Restate all entries exactly. Skip the images.
-*-*-
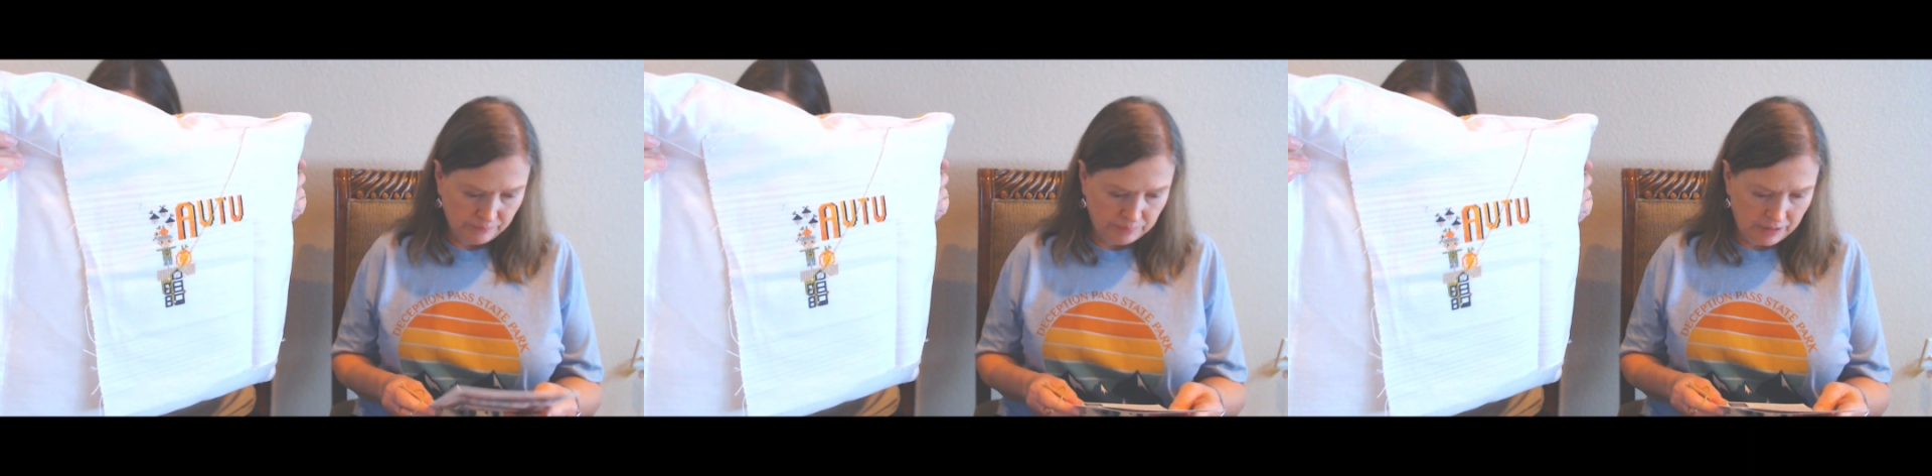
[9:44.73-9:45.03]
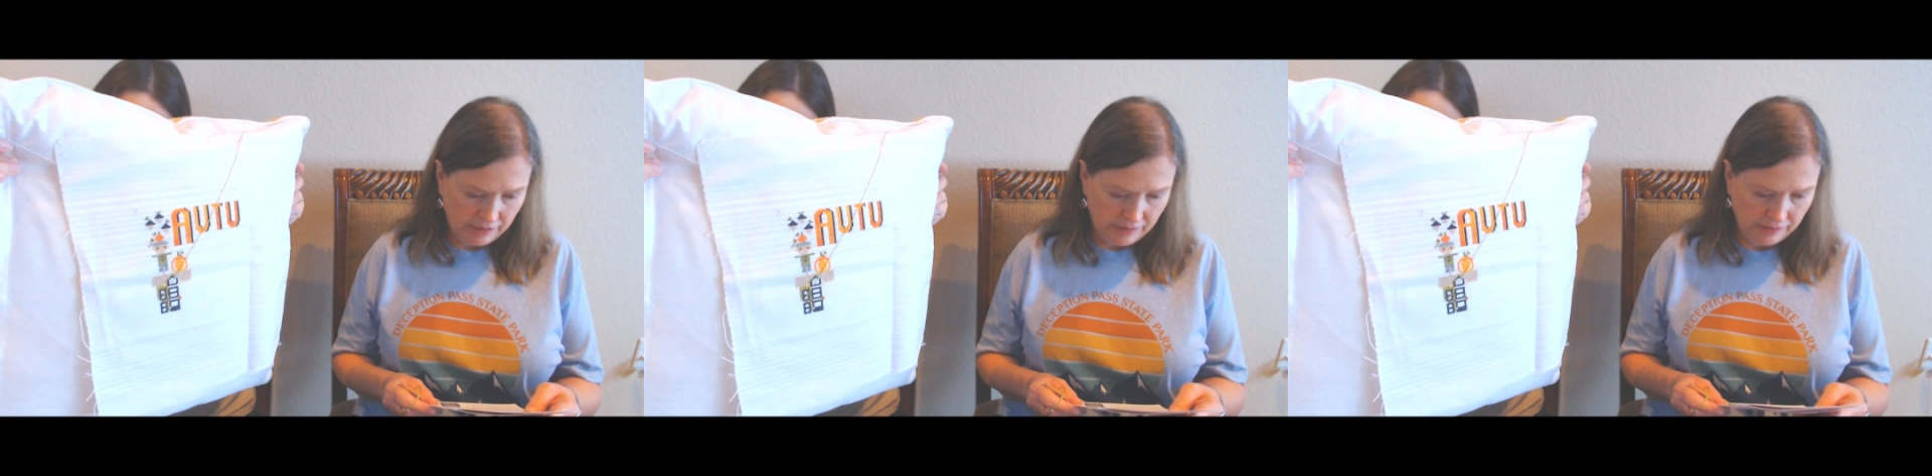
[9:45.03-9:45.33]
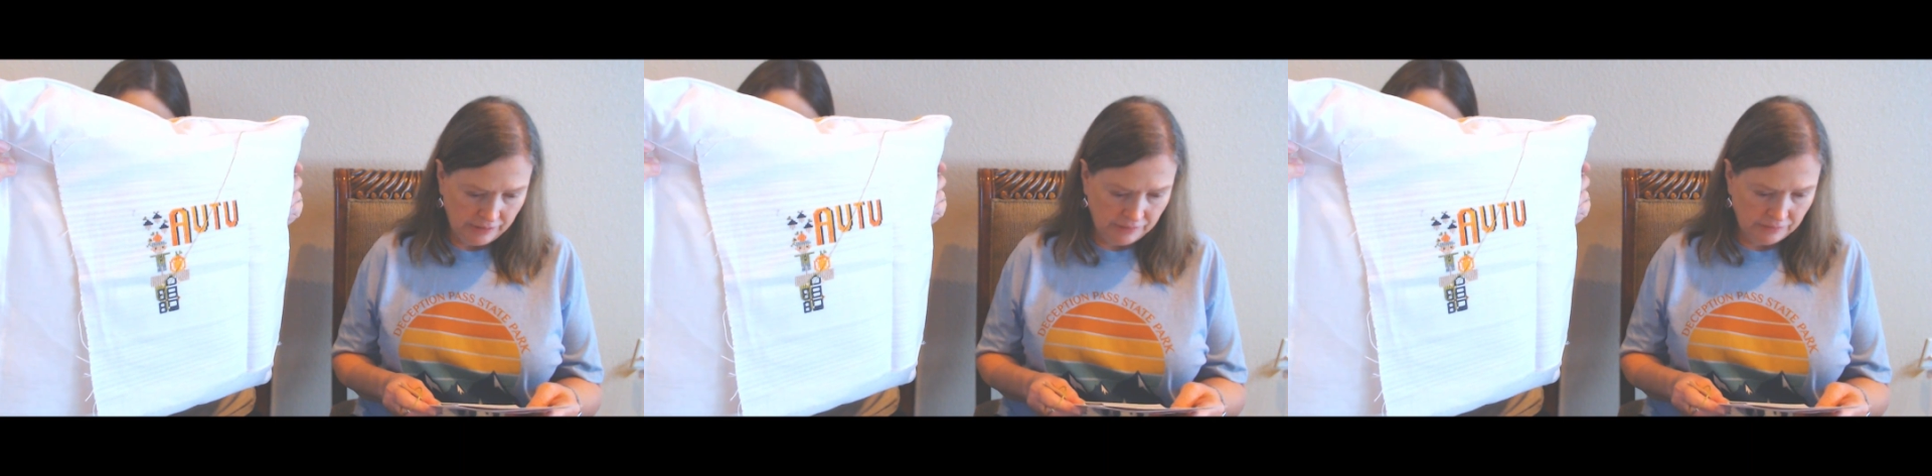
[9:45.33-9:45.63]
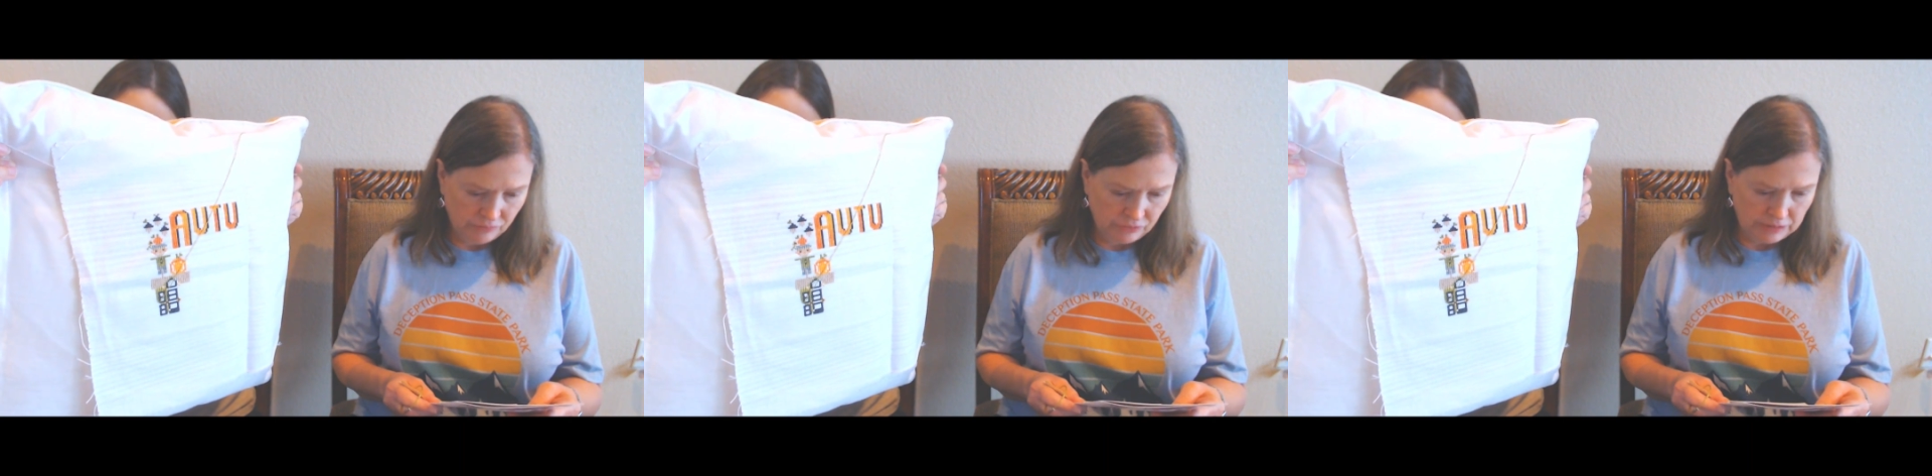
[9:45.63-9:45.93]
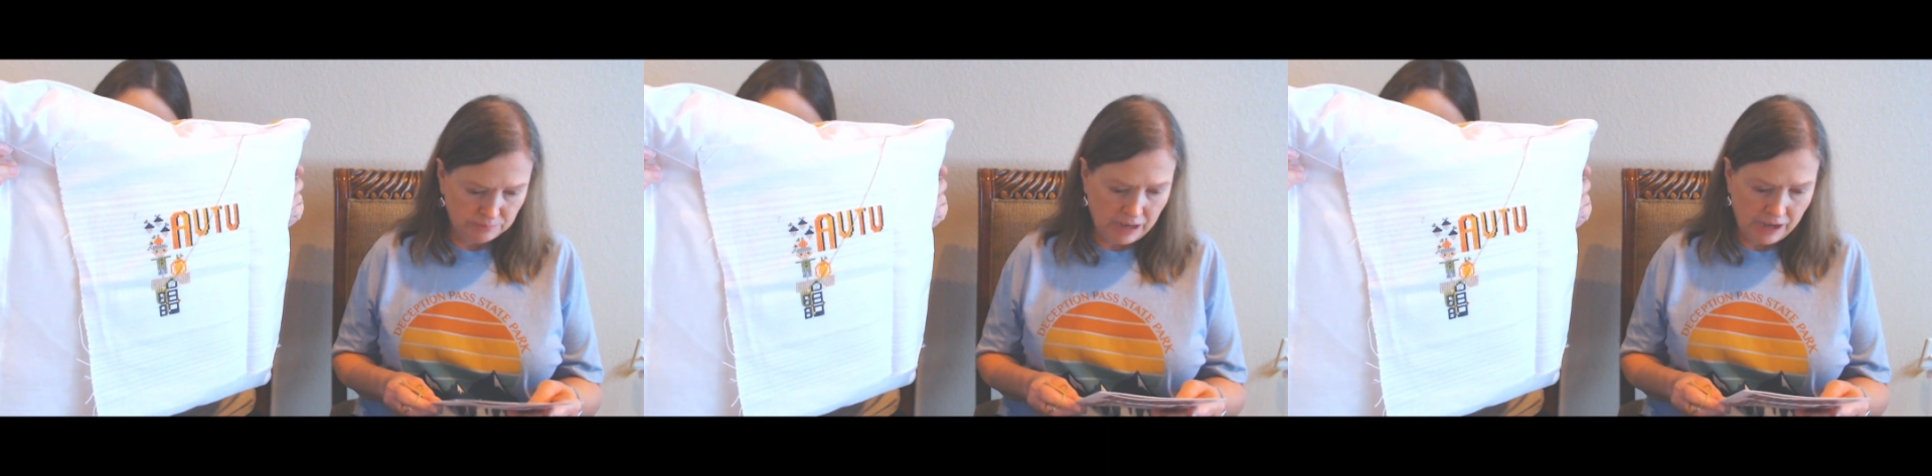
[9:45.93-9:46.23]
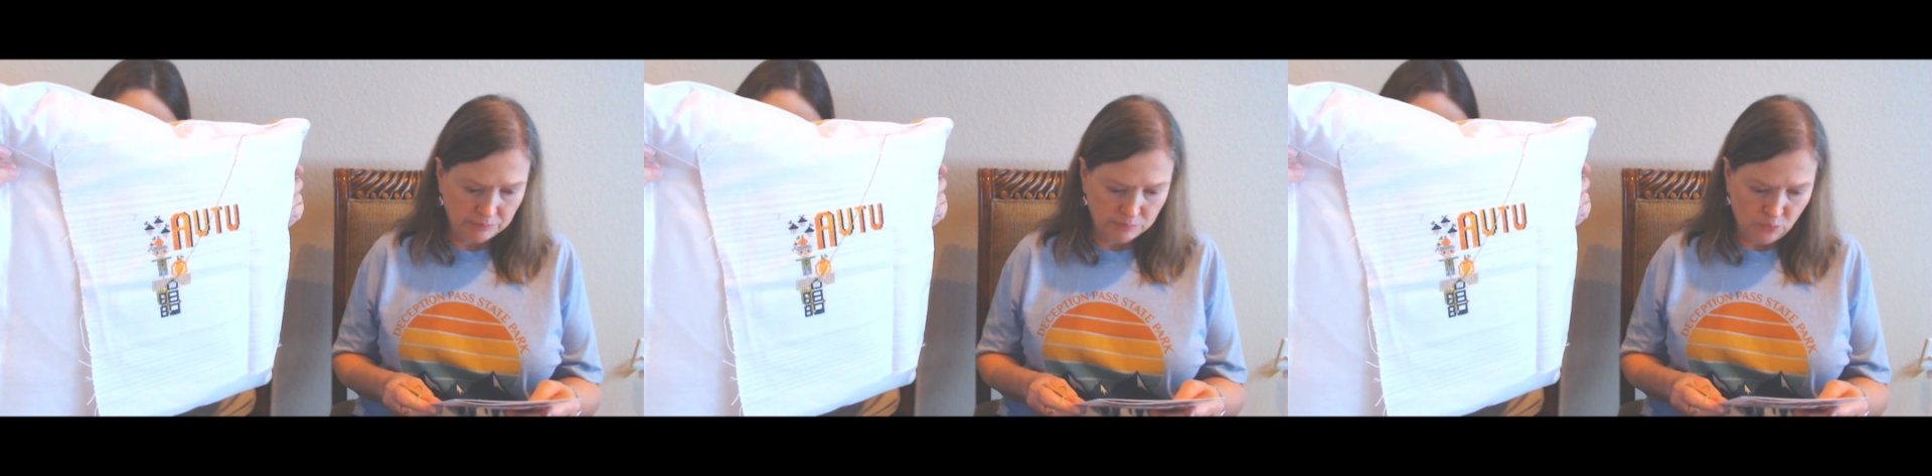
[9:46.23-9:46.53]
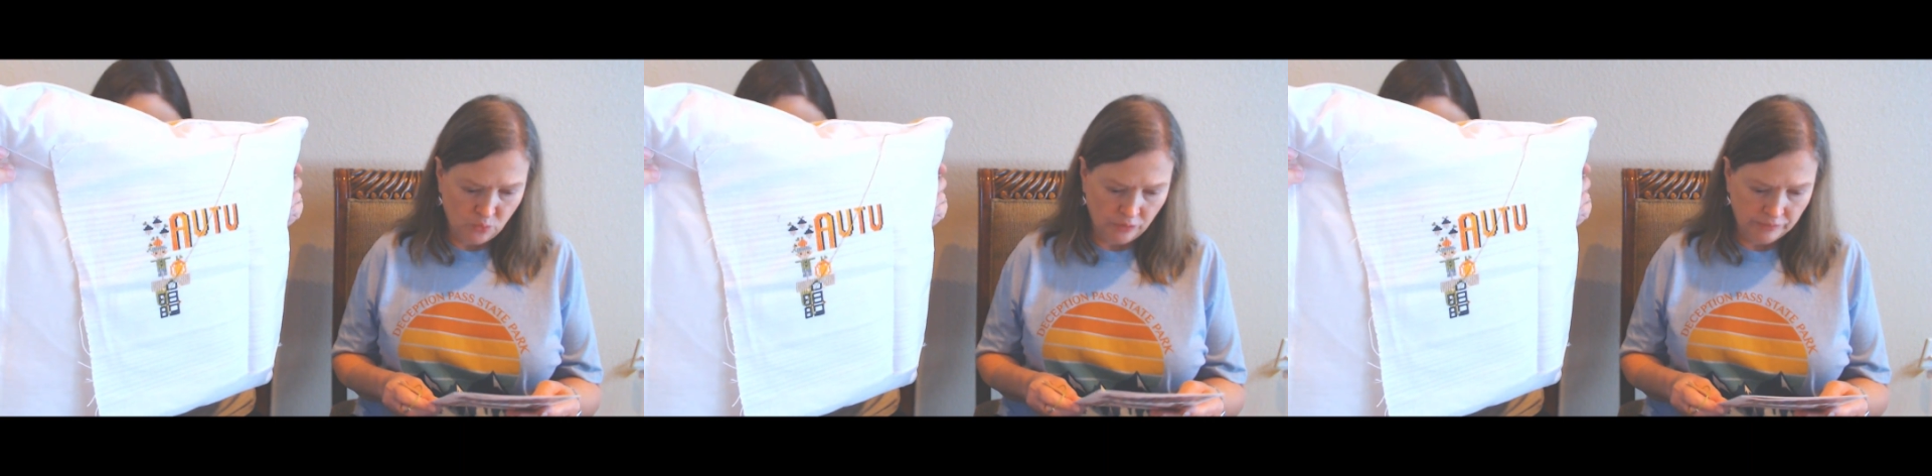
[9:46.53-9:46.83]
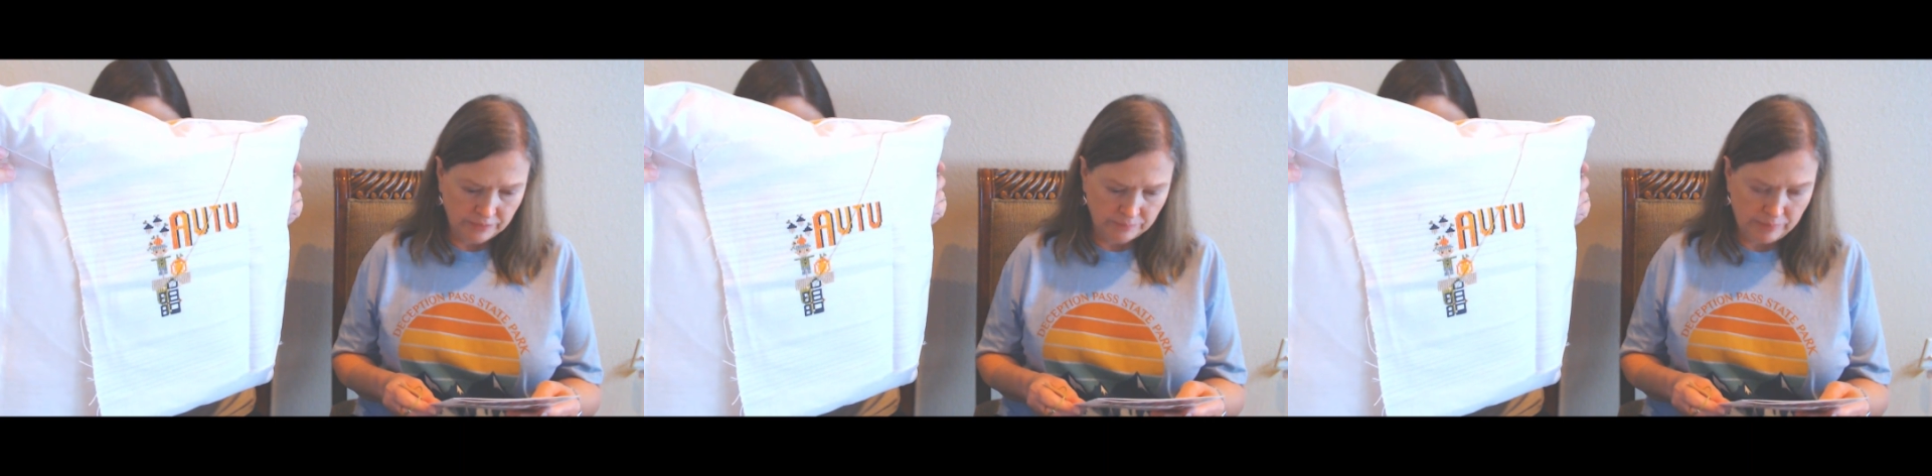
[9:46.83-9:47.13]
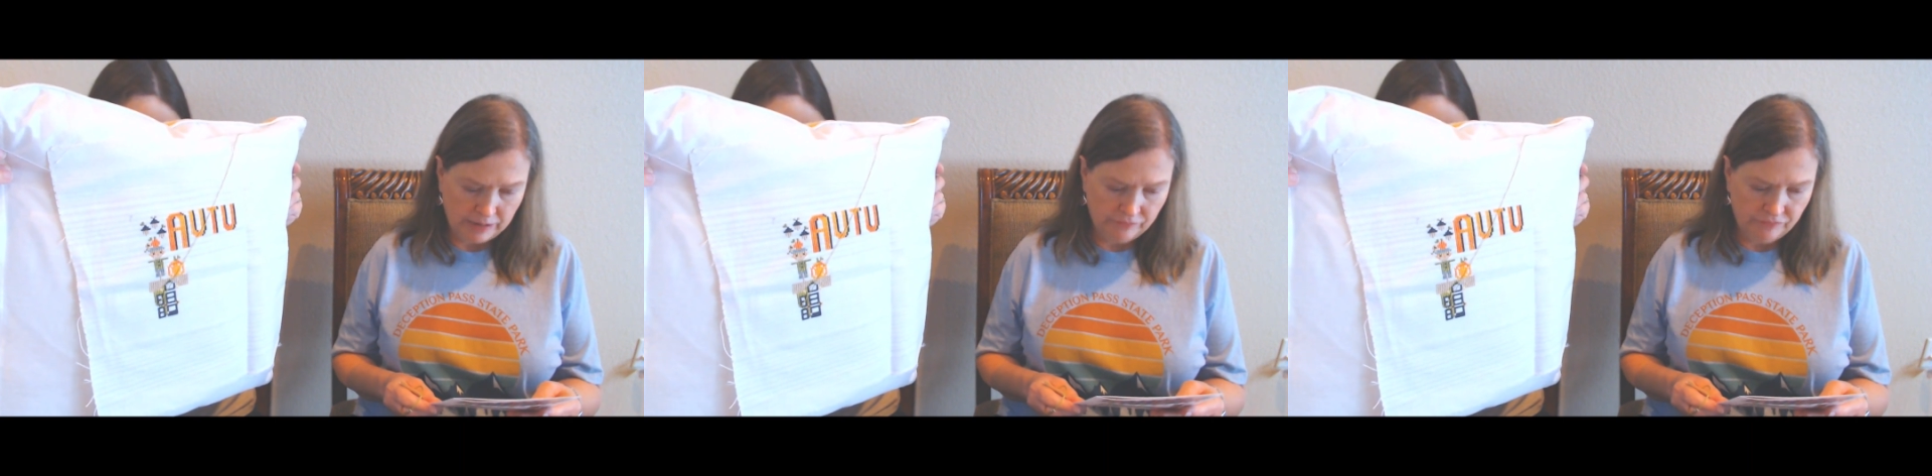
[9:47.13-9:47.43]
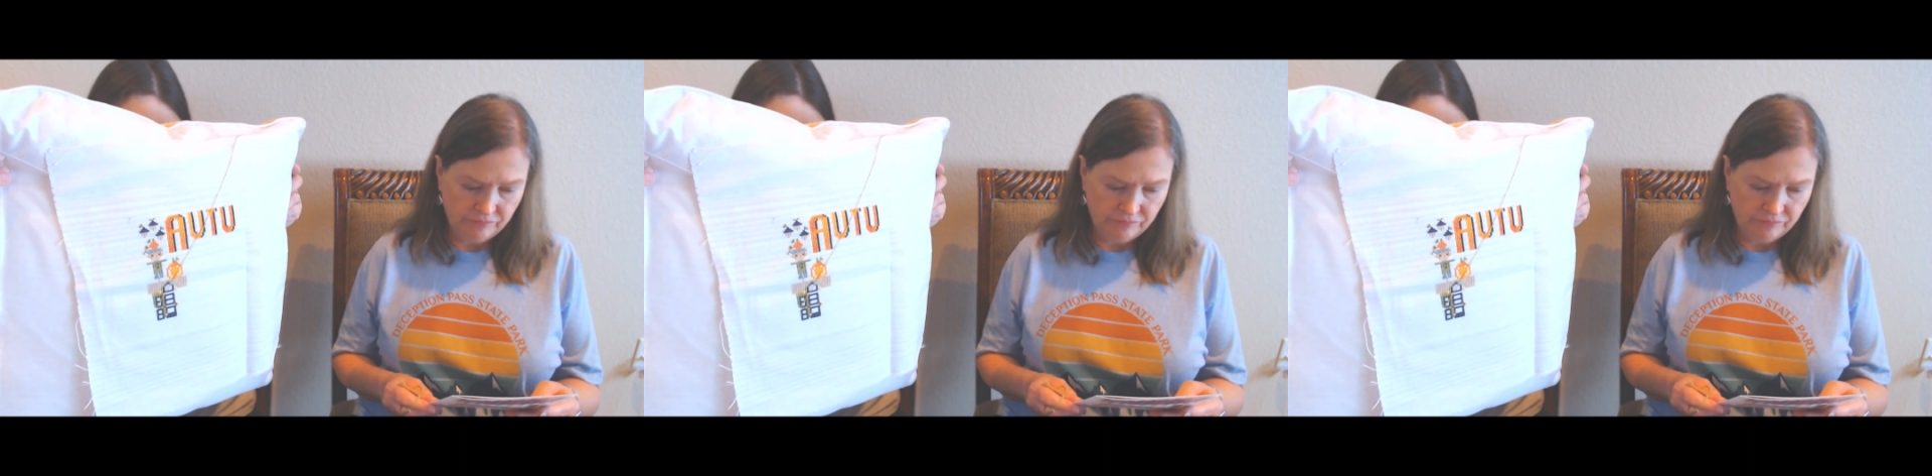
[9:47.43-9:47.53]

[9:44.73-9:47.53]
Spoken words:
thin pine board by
-*-*-
Reply to the task
[9:44.73-9:45.03]
[9:45.03-9:45.33]
[9:45.33-9:45.63]
[9:45.63-9:45.93]
[9:45.93-9:46.23]
[9:46.23-9:46.53]
[9:46.53-9:46.83]
[9:46.83-9:47.13]
[9:47.13-9:47.43]
[9:47.43-9:47.53]

[9:44.73-9:47.53]
Spoken words:
thin pine board by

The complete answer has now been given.